→ INFORMATION
--------------------

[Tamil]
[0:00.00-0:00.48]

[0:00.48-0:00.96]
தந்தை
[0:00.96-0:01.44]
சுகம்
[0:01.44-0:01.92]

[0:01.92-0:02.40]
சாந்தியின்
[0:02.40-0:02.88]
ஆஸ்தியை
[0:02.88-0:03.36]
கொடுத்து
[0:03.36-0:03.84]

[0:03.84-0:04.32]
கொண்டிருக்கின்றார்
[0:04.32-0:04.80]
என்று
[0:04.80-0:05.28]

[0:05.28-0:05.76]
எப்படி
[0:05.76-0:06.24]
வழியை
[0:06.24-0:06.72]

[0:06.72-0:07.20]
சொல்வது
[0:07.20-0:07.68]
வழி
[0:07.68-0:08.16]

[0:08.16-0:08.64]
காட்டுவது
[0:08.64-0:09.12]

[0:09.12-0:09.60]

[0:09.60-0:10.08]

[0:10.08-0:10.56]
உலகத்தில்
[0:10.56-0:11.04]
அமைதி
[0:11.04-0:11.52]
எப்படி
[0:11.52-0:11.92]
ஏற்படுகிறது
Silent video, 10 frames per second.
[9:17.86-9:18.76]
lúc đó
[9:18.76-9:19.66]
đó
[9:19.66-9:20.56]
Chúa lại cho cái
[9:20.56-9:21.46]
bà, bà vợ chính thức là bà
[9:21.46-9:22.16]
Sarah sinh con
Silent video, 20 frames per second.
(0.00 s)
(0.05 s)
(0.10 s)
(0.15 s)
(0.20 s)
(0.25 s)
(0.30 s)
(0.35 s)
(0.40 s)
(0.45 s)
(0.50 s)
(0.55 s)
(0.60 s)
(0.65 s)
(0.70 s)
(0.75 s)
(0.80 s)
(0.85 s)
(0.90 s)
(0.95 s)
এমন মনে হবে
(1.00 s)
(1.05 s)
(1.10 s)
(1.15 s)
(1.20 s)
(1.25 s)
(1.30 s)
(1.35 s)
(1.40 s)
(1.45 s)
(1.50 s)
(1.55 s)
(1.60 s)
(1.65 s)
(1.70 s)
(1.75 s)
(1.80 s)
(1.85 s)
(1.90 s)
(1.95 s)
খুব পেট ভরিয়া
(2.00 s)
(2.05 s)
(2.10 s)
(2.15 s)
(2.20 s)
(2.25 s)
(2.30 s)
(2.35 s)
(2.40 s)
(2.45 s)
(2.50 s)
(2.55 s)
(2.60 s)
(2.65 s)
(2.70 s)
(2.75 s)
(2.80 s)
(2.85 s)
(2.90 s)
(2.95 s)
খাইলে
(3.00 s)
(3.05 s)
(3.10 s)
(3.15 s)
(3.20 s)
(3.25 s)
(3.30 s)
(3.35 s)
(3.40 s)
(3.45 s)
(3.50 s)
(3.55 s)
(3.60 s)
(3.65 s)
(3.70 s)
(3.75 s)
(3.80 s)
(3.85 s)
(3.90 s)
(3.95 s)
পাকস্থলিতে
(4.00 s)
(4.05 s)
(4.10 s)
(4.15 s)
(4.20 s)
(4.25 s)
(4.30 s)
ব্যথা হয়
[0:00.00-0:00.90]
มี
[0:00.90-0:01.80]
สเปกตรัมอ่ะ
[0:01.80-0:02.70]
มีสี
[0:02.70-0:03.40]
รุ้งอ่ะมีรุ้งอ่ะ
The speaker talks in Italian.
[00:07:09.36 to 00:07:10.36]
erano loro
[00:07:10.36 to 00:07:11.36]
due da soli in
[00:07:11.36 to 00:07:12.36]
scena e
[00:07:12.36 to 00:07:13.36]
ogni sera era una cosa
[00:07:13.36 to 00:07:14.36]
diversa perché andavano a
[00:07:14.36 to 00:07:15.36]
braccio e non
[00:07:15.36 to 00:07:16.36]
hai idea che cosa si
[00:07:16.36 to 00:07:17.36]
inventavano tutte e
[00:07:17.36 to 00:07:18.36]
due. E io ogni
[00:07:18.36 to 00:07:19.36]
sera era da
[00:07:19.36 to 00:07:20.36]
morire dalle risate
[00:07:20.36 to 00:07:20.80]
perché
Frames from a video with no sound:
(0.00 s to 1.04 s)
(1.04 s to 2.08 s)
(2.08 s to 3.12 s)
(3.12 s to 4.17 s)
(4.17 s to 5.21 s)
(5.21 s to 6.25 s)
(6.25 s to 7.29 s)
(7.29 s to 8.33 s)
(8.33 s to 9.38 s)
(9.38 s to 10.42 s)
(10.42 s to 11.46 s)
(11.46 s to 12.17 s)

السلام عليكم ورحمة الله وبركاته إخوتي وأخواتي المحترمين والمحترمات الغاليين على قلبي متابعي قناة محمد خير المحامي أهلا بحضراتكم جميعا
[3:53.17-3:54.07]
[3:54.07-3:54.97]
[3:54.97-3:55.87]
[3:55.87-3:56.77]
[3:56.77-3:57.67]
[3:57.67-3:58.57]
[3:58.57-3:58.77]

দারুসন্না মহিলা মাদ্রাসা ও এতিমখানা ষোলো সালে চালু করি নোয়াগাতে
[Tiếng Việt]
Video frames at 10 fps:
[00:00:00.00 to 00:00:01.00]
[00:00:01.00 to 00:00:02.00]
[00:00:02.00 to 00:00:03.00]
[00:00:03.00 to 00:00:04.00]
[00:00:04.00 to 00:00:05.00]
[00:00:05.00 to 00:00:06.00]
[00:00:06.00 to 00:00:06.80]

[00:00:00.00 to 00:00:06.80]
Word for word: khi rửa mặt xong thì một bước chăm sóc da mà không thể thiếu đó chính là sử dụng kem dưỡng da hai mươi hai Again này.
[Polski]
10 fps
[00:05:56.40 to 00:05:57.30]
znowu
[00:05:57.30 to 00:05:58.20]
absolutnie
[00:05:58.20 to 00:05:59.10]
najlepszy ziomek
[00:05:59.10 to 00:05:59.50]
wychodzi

--------------------

→ WHAT YOU NEED TO DO
What lines in the data above carry "Silent"? Return them all.

→ SOLUTION
Silent video, 10 frames per second.
Silent video, 20 frames per second.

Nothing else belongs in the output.